Carolina GalleguillosPerson was signed in when posted  6
10-17-2006 03:03 PM ET (US)
Edited by author 10-17-2006 03:03 PM
I wonder if shape features would improve recognition in this approach, although they say that biology is unlikely to use geometrical information (why?). It would have been interesting to know the performance on computing the features for the detection part (single class and multiclass experiments). I didn't understand very well what is max pooling.
Adam  5
10-17-2006 01:16 PM ET (US)
The authors make the seemingly bold claim that "with such degree of invariance, it is unlikely that the SIFT-based features could perform well on a generic object recognition task." Is this a fair assessment? Has SIFT been applied with better results in the past to these datasets? If they are correct, I would think they could have found a better performing target for comparison to their own features.
Boris  4
10-17-2006 01:01 PM ET (US)
When they compare their method to SIFT, they use SIFT in a very funny way... They select 1000 keypoints at random from the training data, and then the feature vector for each novel image is the min distance from each selected training keypoint to some keypoint in the novel image (if I understand correctly). I've never heard of this being done before, and I wonder how it compares to the more standard ways of using SIFT for object recognition.

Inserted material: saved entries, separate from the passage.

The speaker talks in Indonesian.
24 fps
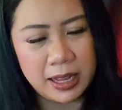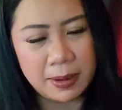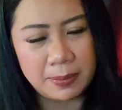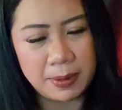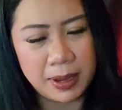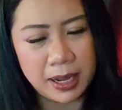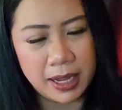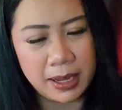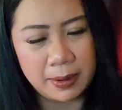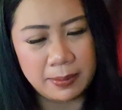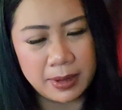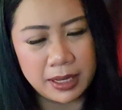nih dia
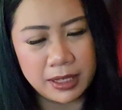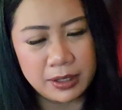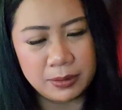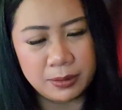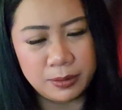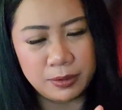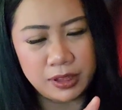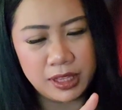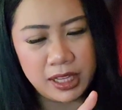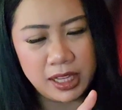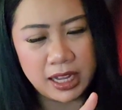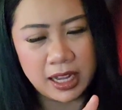pakai baju
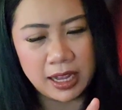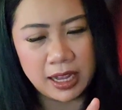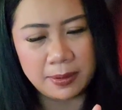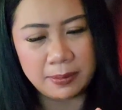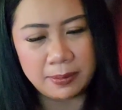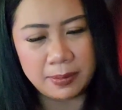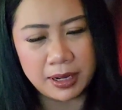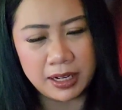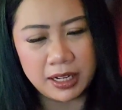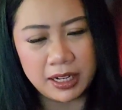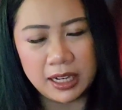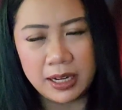putih,
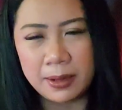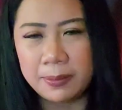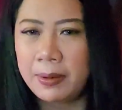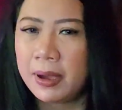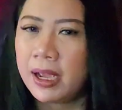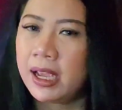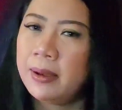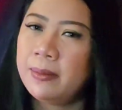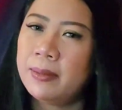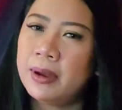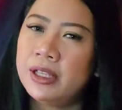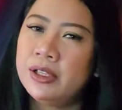kapan nih dia
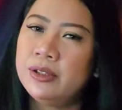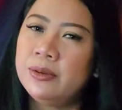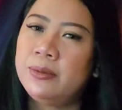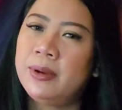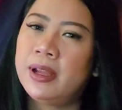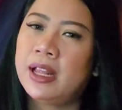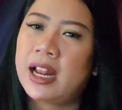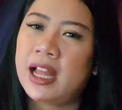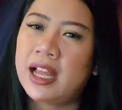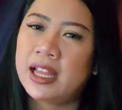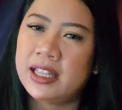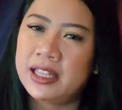pakai baju
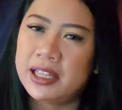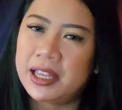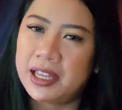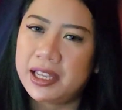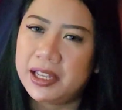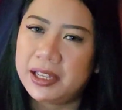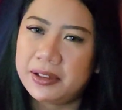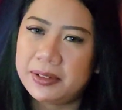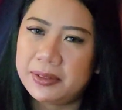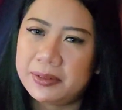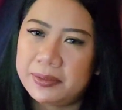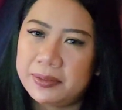merah nih.
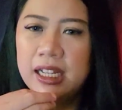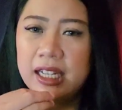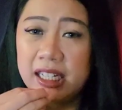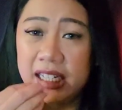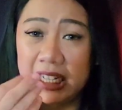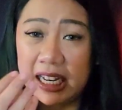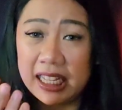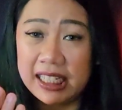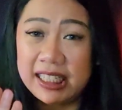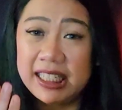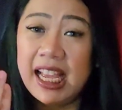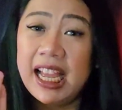
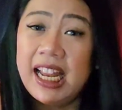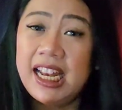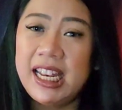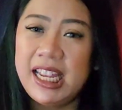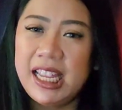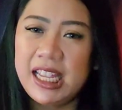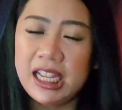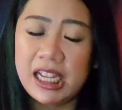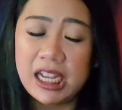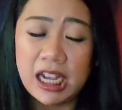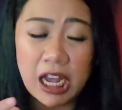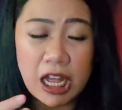Nah
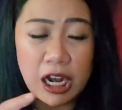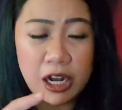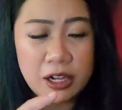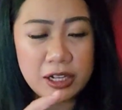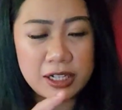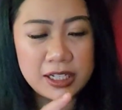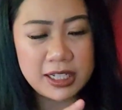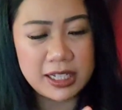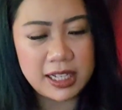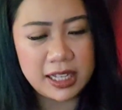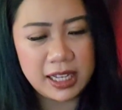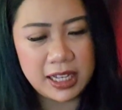jadi
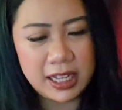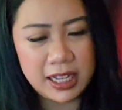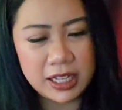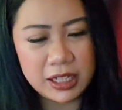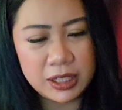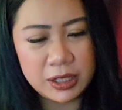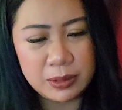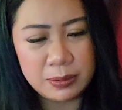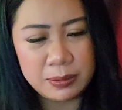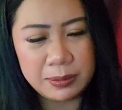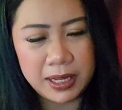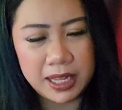kalau si
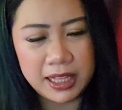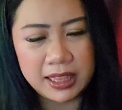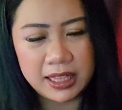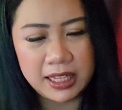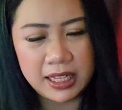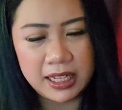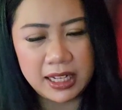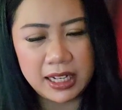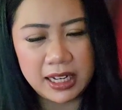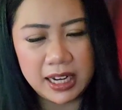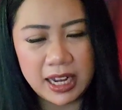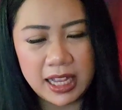
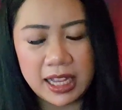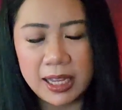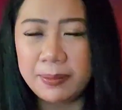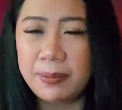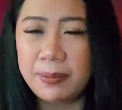Sumiati ini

Also, I wonder how fast their implementation is.
TingfanPerson was signed in when posted  3
10-17-2006 12:51 PM ET (US)
Q: SVM usually has better performance using non-linear kernels such as RBF. Why do this paper and most its citations use a linear kernel?

Is it because that
(a) Linear kernel is more similar to huamn neural network.
(b) Non-linearity has been introduced at S2 step.
(c) #feature is so large so that the problem is linear separable
Anton  2
10-17-2006 11:24 AM ET (US)
In page 2, column 2:
When determining which filters to use for S1, a large number of filters is created by sampling the parameter space, then applying those filters to commonly used V1 stimuli and removing those which are incompatible with biological cells.
How is it determined if a filter is incompatible with biological cells? and what effect would using an incompatible filter have on the overall process?
Deborah  1
10-17-2006 04:47 AM ET (US)
1. On page 3, top of 2nd column:

    "The large pool of K patches are of various sizes"

    Do "K" and the "patch size" have a biological interpretation?


2. Figure 6 shows the S2 features. What do the C2 features look like since they are the final features being used?